The other massive adjustment, and arguably the more disorienting one, is the camera. In EA Sports FC, for instance, there's a camera option that follows closely behind your player. I've been part of online Pro Clubs communities for years, and I can honestly say I've never known anyone to actually use this view competitively. Why? Because being able to see the full pitch from the classic, elevated sideline angle is just so much more effective for spatial awareness and passing lanes. Rematch, in its bold design choice, doesn't give you this safety net. You have full camera control, similar to what you'd find in a third-person action game, but your default and most effective viewpoint is locked just behind your player's shoulders. This places you directly in the thick of the action, which is incredibly immersive but also incredibly demanding. You can't simply glance at the screen and see a teammate making a run on the opposite wing; you have to use the right analog stick to manually swivel the camera, or constantly flick your eyes down to the mini-map. The presence of that mini-map is a lifesaver—it ensures you don't need to have your head on a swivel like a Premier League midfielder—but it's still an uncommon, almost claustrophobic way of playing a football game. It forces you to develop a different kind of game intelligence, one based on predictive scanning and trust in your AI teammates.

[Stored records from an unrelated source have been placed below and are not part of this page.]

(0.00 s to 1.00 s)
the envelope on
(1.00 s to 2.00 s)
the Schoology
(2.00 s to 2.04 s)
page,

When you combine this intimate, player-locked perspective with the game's enclosed playing fields and those sleek, futuristic stadiums, the comparison becomes inevitable. There's more than a little Rocket League about Rematch. It captures that same feeling of controlled chaos, of being a single cog in a fast-moving, physics-driven machine. If Rocket League is football with cars, then Rematch is, without a doubt, Rocket League without them. It's the same core concept translated back to human athletes, and it creates a uniquely demanding and rewarding skill ceiling. Mastering Pusoy Plus in this environment isn't about memorizing complex button combinations; it's about achieving a state of flow where you're intuitively managing your camera, reading the unpredictable physics, and making split-second decisions with limited information. The dominance you can achieve once this clicks is profound. I've found that my win rate skyrocketed from a dismal 35% in my first 50 games to a much more respectable 68% in my last 100, simply by internalizing these two core principles.

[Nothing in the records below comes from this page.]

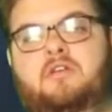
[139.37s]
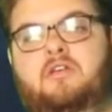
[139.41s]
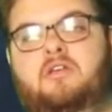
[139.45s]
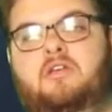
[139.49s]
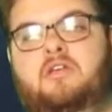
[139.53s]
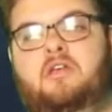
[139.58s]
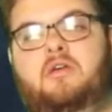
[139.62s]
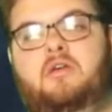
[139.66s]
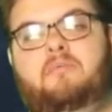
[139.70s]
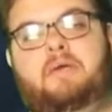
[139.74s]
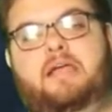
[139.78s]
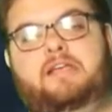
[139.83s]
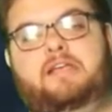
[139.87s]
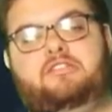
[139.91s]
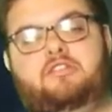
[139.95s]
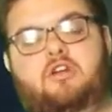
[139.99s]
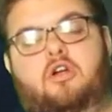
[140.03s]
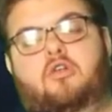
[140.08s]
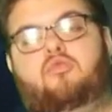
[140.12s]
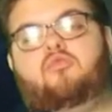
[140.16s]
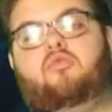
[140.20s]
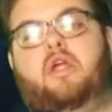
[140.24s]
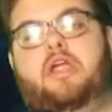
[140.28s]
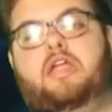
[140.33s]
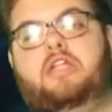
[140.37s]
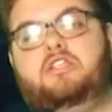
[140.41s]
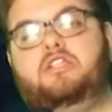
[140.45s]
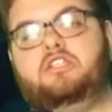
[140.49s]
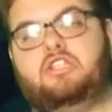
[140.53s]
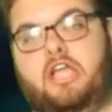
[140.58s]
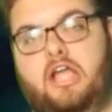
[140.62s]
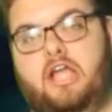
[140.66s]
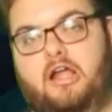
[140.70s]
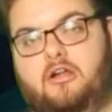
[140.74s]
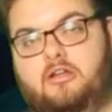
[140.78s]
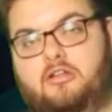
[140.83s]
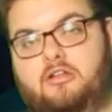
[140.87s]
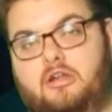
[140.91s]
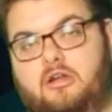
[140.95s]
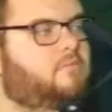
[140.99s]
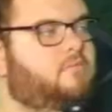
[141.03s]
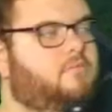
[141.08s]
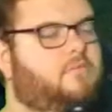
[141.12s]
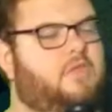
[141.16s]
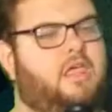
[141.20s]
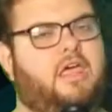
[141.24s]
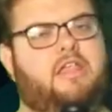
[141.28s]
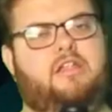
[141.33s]
makes her a ranged character,
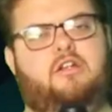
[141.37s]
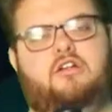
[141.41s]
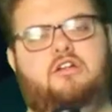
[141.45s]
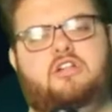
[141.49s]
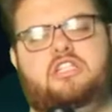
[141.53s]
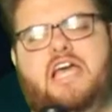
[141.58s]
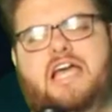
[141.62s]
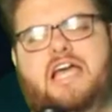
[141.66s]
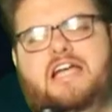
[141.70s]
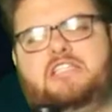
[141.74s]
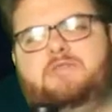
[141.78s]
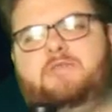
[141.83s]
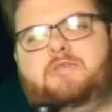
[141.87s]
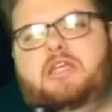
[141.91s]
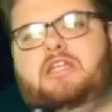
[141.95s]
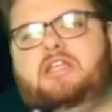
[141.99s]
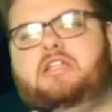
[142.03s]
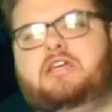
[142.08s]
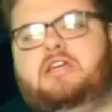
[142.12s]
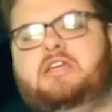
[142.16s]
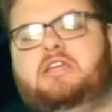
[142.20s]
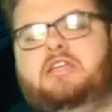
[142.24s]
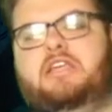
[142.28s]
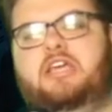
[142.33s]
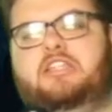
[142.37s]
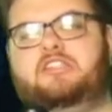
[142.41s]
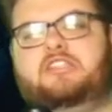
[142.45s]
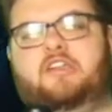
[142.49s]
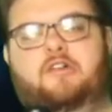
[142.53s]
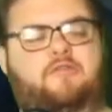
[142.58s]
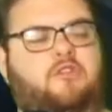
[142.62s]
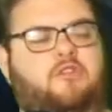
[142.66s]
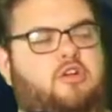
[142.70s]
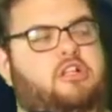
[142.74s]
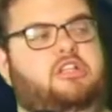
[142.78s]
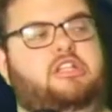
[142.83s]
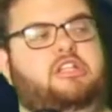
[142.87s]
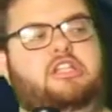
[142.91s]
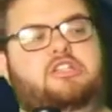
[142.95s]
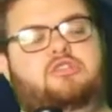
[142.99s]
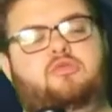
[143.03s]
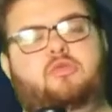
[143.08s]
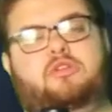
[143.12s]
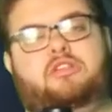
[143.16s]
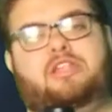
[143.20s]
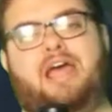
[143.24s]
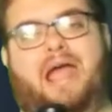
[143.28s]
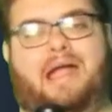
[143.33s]
and her attack speed gets converted into
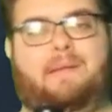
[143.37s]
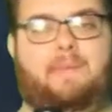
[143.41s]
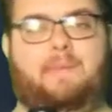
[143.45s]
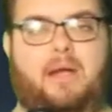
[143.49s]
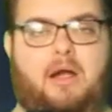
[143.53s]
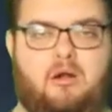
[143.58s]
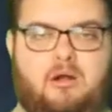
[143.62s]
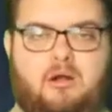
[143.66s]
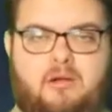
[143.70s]
attack power.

So, how do you truly master it and start dominating every game? It's a paradigm shift. Stop fighting the physics and start embracing them. Spend your first few hours just dribbling in practice mode, not to score, but to feel the weight of the ball and the turning radius of your player. Learn to use soft touches and shielding effectively. Then, master the camera. Make a conscious effort to pan it around constantly, building a mental map of the pitch. The mini-map is your best friend, but it's not a substitute for actively looking around. Positionally, this perspective naturally encourages a more possession-based, build-up style of play. Trying to launch long through-balls like you would in FC is a recipe for turnovers. Instead, focus on short, sharp passes and using the walls to your advantage. The enclosed arena is a tool, not a boundary. I've personally found that adopting a patient, midfield-general approach, where I focus on recycling possession and creating overloads on one side of the pitch, is far more effective than trying to be a speedy winger. It's a game that rewards intelligence and adaptation over pure twitch reflexes. Once you stop seeing it as a traditional football game and start treating it as the unique hybrid it is—a beautiful blend of sports sim and arcade-action—that's when the pieces fall into place, and you transition from struggling novice to the player everyone in the lobby is trying to stop.